What this task involves
Copy the data that follows exactly, and include none of its images.

┌─ Records to use

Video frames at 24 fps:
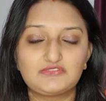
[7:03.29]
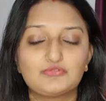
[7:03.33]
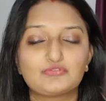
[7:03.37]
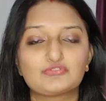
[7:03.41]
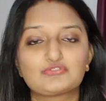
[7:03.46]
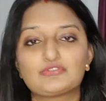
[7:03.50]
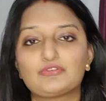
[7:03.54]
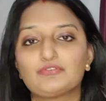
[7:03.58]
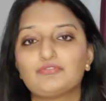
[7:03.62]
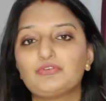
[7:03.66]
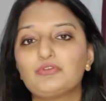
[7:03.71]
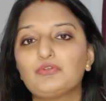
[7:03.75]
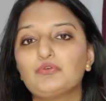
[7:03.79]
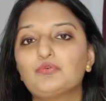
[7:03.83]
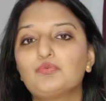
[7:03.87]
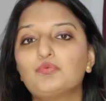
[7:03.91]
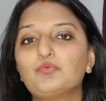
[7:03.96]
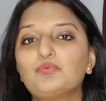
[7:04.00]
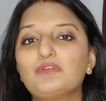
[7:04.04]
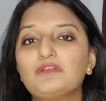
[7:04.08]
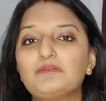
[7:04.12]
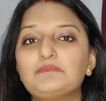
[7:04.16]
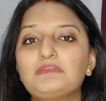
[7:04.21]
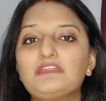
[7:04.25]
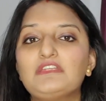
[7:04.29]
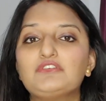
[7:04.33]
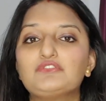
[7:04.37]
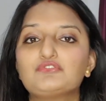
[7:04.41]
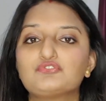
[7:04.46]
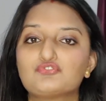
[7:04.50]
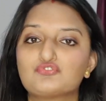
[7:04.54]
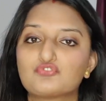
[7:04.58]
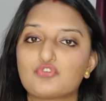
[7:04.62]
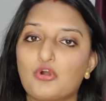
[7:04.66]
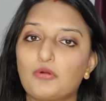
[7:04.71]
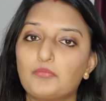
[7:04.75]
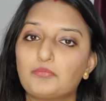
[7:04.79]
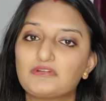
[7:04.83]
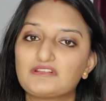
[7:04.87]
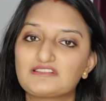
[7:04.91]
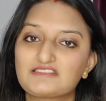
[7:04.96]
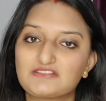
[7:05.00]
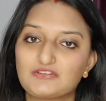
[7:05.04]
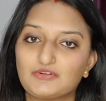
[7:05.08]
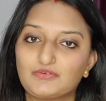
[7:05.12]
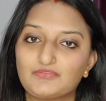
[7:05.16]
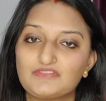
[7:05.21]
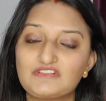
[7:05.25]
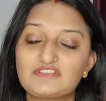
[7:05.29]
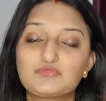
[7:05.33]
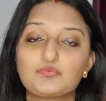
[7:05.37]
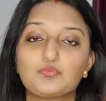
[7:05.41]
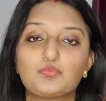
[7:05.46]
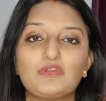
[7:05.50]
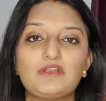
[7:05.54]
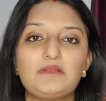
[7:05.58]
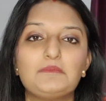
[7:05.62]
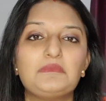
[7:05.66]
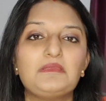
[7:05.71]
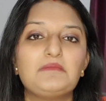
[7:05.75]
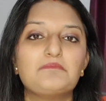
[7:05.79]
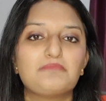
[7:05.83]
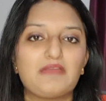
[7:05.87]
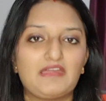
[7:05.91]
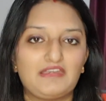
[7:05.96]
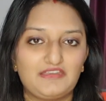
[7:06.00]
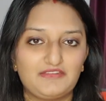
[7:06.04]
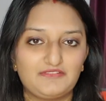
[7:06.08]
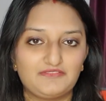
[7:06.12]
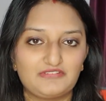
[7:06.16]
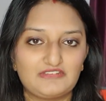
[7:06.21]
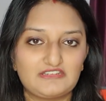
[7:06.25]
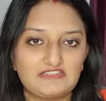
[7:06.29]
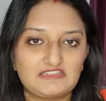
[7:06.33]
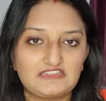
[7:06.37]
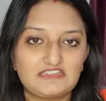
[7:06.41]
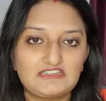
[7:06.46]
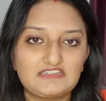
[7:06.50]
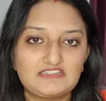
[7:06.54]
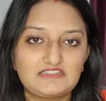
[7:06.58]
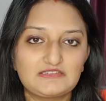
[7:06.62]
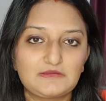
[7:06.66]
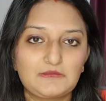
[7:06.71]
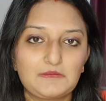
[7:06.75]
Those of you who will be into job or service will be benefited.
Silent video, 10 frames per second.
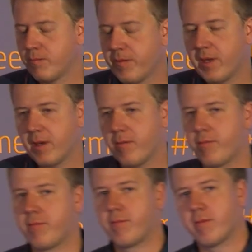We have
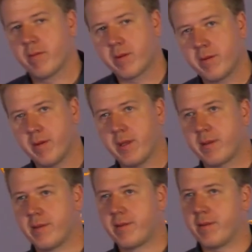
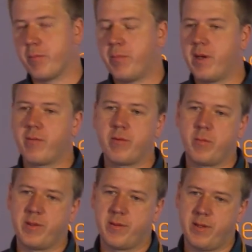created some
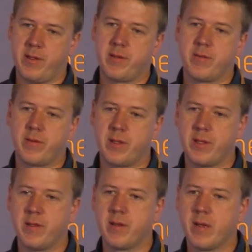performance tests we
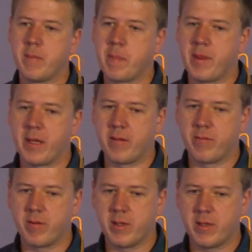did, and
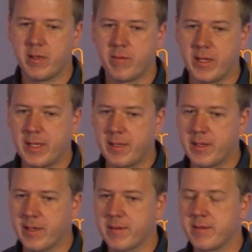we
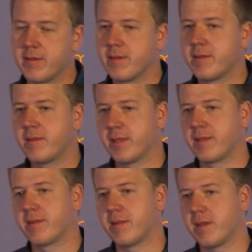indexed
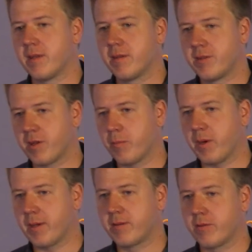60
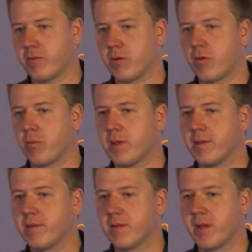gigabytes of
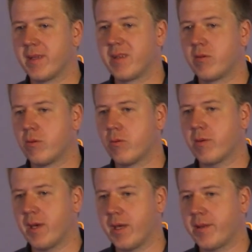documents, and it took
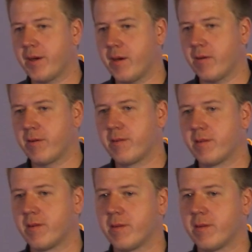8 hours.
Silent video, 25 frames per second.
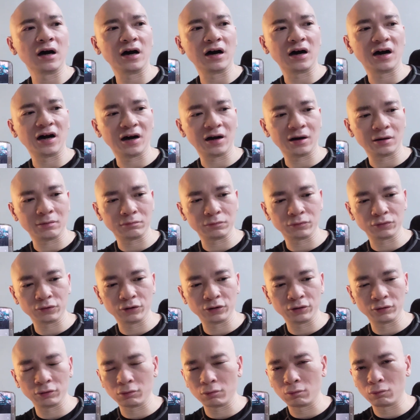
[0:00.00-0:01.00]

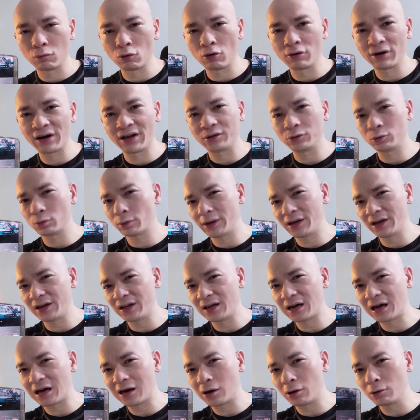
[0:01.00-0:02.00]
more than
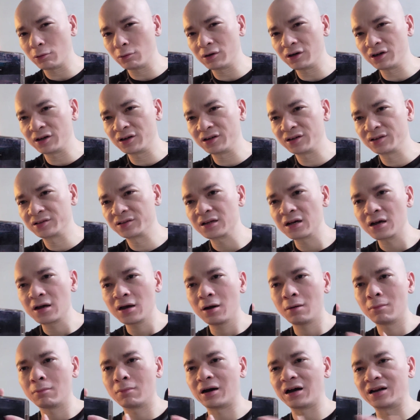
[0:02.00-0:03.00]
20 hours,
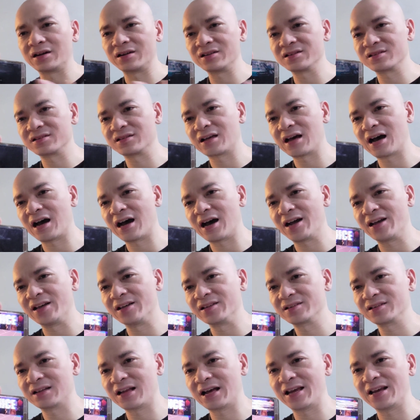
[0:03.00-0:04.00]
but this guy
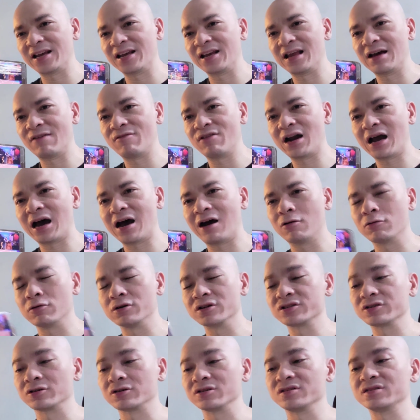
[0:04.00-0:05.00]
is like 11
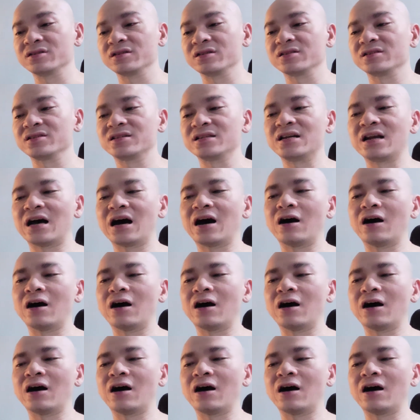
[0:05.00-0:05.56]
hours or 16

└─

Result
Video frames at 24 fps:
[7:03.29]
[7:03.33]
[7:03.37]
[7:03.41]
[7:03.46]
[7:03.50]
[7:03.54]
[7:03.58]
[7:03.62]
[7:03.66]
[7:03.71]
[7:03.75]
[7:03.79]
[7:03.83]
[7:03.87]
[7:03.91]
[7:03.96]
[7:04.00]
[7:04.04]
[7:04.08]
[7:04.12]
[7:04.16]
[7:04.21]
[7:04.25]
[7:04.29]
[7:04.33]
[7:04.37]
[7:04.41]
[7:04.46]
[7:04.50]
[7:04.54]
[7:04.58]
[7:04.62]
[7:04.66]
[7:04.71]
[7:04.75]
[7:04.79]
[7:04.83]
[7:04.87]
[7:04.91]
[7:04.96]
[7:05.00]
[7:05.04]
[7:05.08]
[7:05.12]
[7:05.16]
[7:05.21]
[7:05.25]
[7:05.29]
[7:05.33]
[7:05.37]
[7:05.41]
[7:05.46]
[7:05.50]
[7:05.54]
[7:05.58]
[7:05.62]
[7:05.66]
[7:05.71]
[7:05.75]
[7:05.79]
[7:05.83]
[7:05.87]
[7:05.91]
[7:05.96]
[7:06.00]
[7:06.04]
[7:06.08]
[7:06.12]
[7:06.16]
[7:06.21]
[7:06.25]
[7:06.29]
[7:06.33]
[7:06.37]
[7:06.41]
[7:06.46]
[7:06.50]
[7:06.54]
[7:06.58]
[7:06.62]
[7:06.66]
[7:06.71]
[7:06.75]
Those of you who will be into job or service will be benefited.
Silent video, 10 frames per second.
We have
created some
performance tests we
did, and
we
indexed
60
gigabytes of
documents, and it took
8 hours.
Silent video, 25 frames per second.
[0:00.00-0:01.00]

[0:01.00-0:02.00]
more than
[0:02.00-0:03.00]
20 hours,
[0:03.00-0:04.00]
but this guy
[0:04.00-0:05.00]
is like 11
[0:05.00-0:05.56]
hours or 16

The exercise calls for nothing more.